From: Kapileshwar Singh <kapileshwar.singh@arm.com>
To: Zhang Rui <rui.zhang@intel.com>
Cc: Eduardo Valentin <edubezval@gmail.com>,
"linux-pm@vger.kernel.org" <linux-pm@vger.kernel.org>,
Javi Merino <Javi.Merino@arm.com>,
Punit Agrawal <Punit.Agrawal@arm.com>
Subject: Re: Fix: Bind Cooling Device Weight
Date: Mon, 22 Dec 2014 16:36:26 +0000 [thread overview]
Message-ID: <5498488A.6080209@arm.com> (raw)

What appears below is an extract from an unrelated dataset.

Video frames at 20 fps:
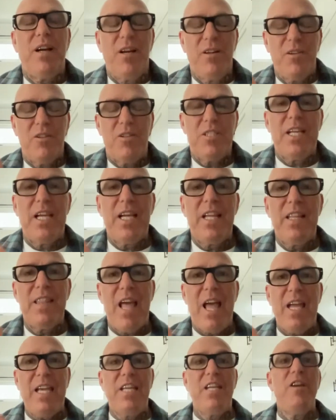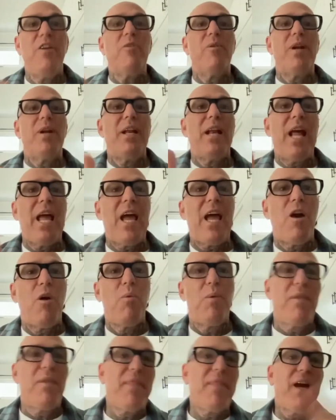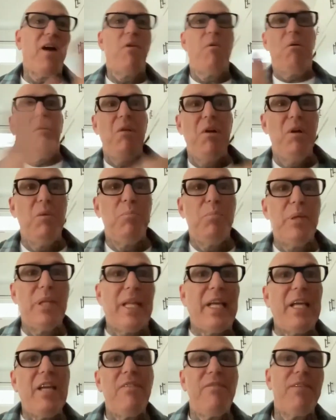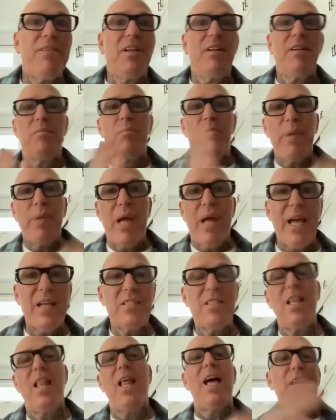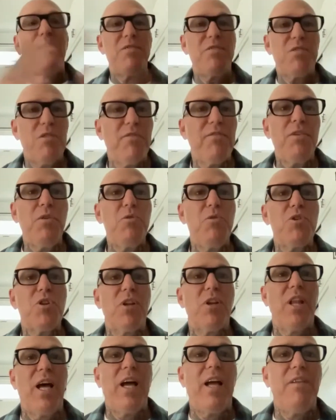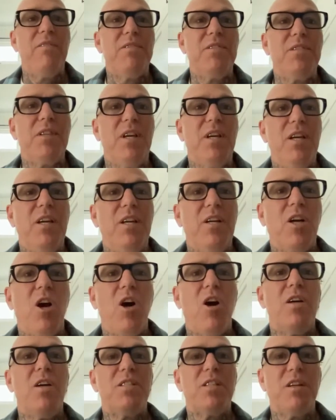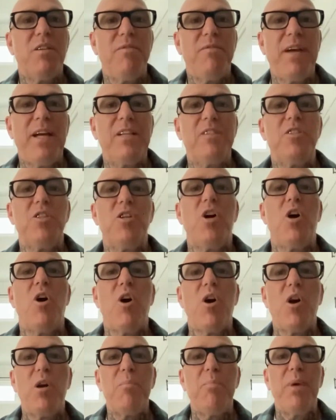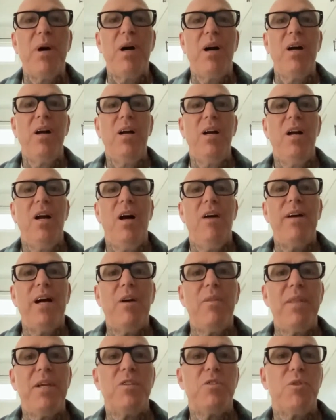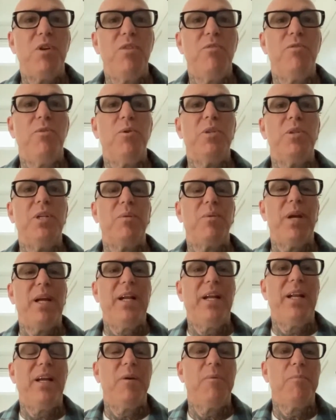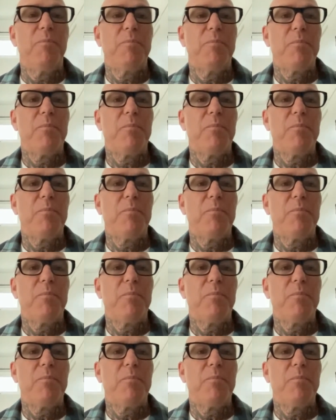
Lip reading: understand that here and now without belief in past lives or future lives, cause and effect, karma of how things are unfolding right now.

In-Reply-To: <1419218610.19619.10.camel@rzhang1-toshiba>
Many thanks for looking through this! Had a few observations regarding
the same:
On 22/12/14 03:23, Zhang Rui wrote:
> On Thu, 2014-12-18 at 16:44 +0000, Kapileshwar Singh wrote:
>> Thanks for Reviewing this!
>>
>> On 18/12/14 13:43, Eduardo Valentin wrote:
>>> On Thu, Dec 18, 2014 at 12:19:00PM +0000, Kapileshwar Singh wrote:
>>>> The Problem:
>>>>
>>>> In the current code, the weight of the cooling device, which is read as
>>>> contribution from the device tree in of-thermal.c as:
>>>>
>>>>
>>>> ret = of_property_read_u32(np, "contribution", &prop);
>>>> if (ret == 0)
>>>> __tbp->usage = prop;
>>>>
>>>> This is only stored in the private devicedata as:
>>>>
>>>> ((__thernal_zone *)cdev->devdata)->__tbp->usage
>>>>
>>>> As of-thermal.c specifies its "bind" operation and does not populate
>>>> tzd->tzp->tbp, this causes an erroneous access in the fair-share
>>>> governor when it tries to access the weight:
>>>>
>>>> instance->target = get_target_state(tz, cdev,
>>>> tzp->tbp[i].weight,
>>>> cur_trip_level);
>>>>
>>>>
>>>> The Proposed solution:
>>>>
>>>> The proposed solution has the following changes:
>>>>
>>>> 1. Passing the weight as an argument to thermal_zone_bind_cooling_device
>>>>
>>>> 2. Storing the weight in the thermal_instance data structure created in
>>>> the thermal_zone_bind_cooling_device function
>>>>
>>>> 3. Changing the accesses in the governor accordingly.
>>> Shouldn't we simply:
>>> 1. In of-thermal, populate tzd->tzp->tbp by passing a tbp with correct
>>> tbp's in the registration call:
>>> zone = thermal_zone_device_register(child->name, tz->ntrips,
>>> 0,
>>> tz,
>>> ops,
>>> /* This guy needs to be filled properly */ tzp,
>>> tz->passive_delay,
>>> tz->polling_delay);
>> The reason why I think this might not work is because we do not have the cooling device information (pointer) when we register the thermal zone device.
>>
> and I think that is why .match() callback in struct thermal_bind_params
> is introduced.
of-thermal defines a bind function and stores the binding information in
a private data structure.
Looking at the code where a cooling device is bound
there seem to be two options:
1. There is a bind operation defined that figures out a set of bind
parameters and the cooling device associated with them (ops->bind)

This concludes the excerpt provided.